**Work request**
Find the string "frames" in the listing and report every line that has it.

**Material provided**
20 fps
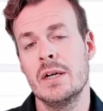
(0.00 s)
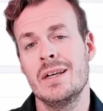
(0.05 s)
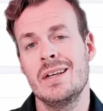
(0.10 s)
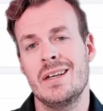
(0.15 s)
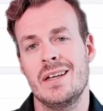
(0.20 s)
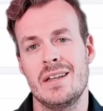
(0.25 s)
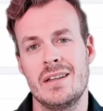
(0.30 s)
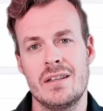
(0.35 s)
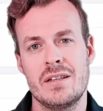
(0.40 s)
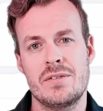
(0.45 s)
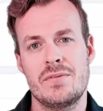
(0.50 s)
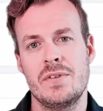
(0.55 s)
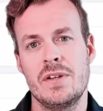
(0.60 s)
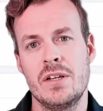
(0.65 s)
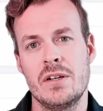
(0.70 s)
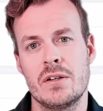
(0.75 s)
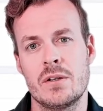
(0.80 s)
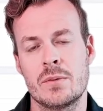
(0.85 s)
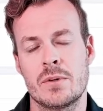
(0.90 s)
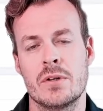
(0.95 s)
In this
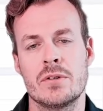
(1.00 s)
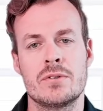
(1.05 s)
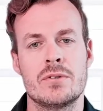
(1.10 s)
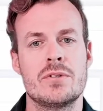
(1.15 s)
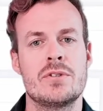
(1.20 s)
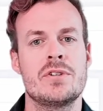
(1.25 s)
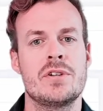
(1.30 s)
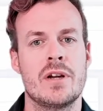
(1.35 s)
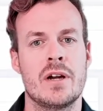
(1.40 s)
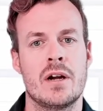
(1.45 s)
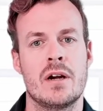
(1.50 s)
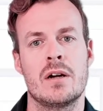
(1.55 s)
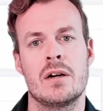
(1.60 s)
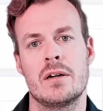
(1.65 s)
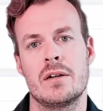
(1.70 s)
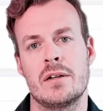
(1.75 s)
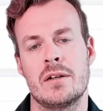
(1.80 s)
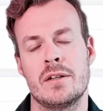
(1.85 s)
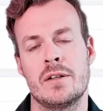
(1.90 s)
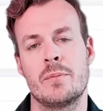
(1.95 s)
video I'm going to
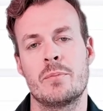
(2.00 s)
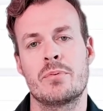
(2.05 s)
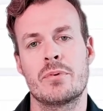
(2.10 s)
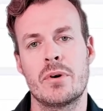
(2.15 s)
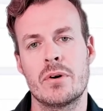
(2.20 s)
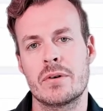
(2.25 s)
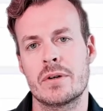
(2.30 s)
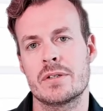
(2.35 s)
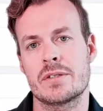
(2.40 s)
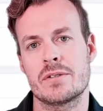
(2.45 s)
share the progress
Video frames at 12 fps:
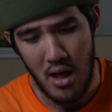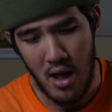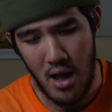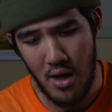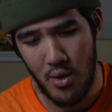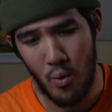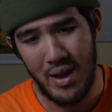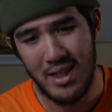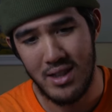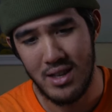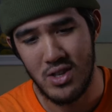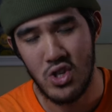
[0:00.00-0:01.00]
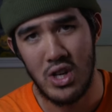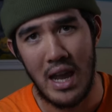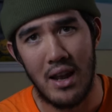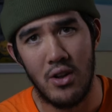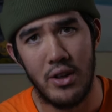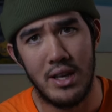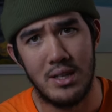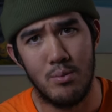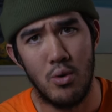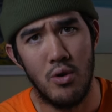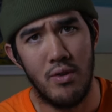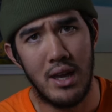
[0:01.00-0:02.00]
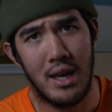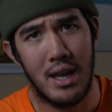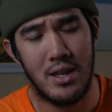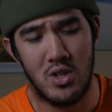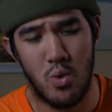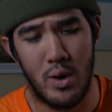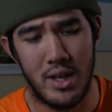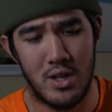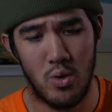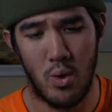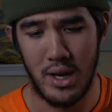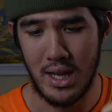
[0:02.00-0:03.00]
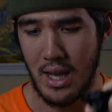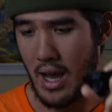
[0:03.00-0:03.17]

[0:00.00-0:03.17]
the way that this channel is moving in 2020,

---

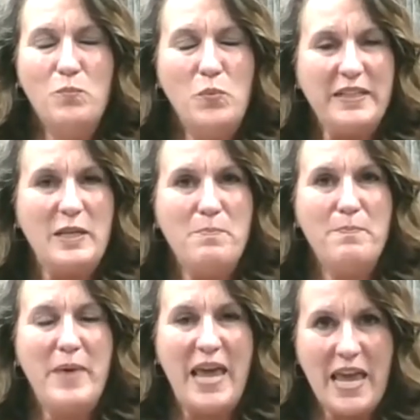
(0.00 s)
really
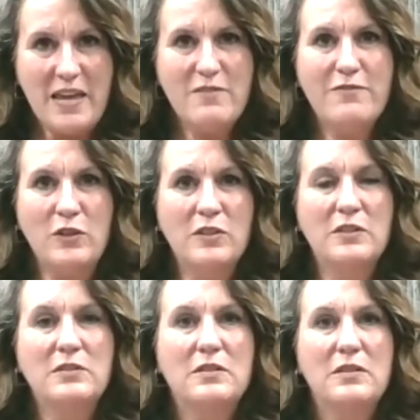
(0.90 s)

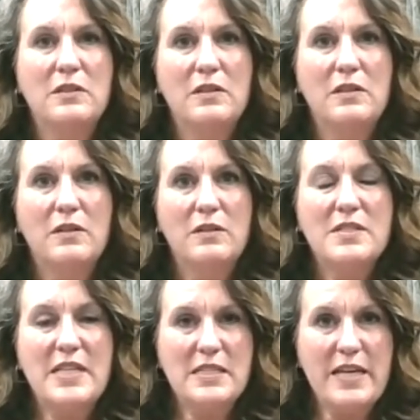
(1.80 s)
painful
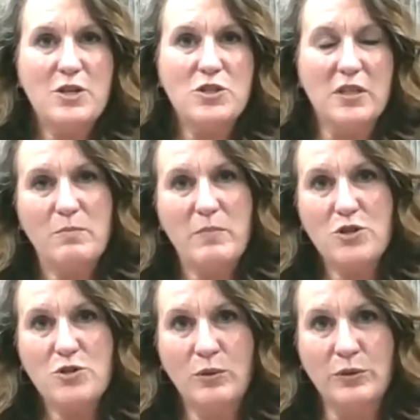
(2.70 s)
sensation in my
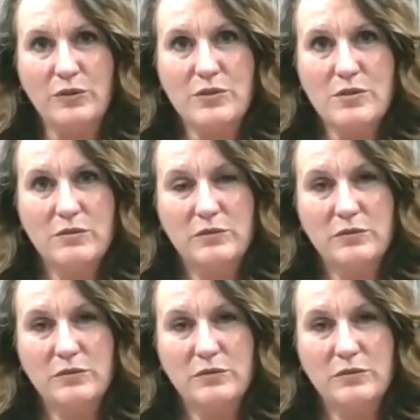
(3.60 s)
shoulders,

--

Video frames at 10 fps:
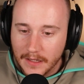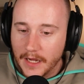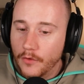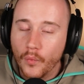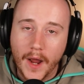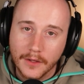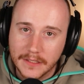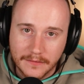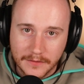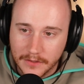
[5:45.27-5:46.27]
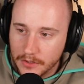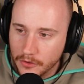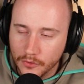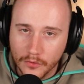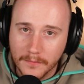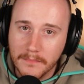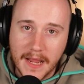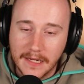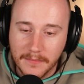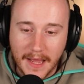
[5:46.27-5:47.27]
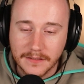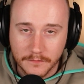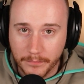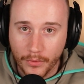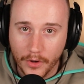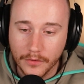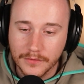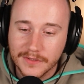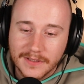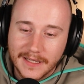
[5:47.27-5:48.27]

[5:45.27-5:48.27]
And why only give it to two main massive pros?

**Answer space**
Video frames at 12 fps:
Video frames at 10 fps:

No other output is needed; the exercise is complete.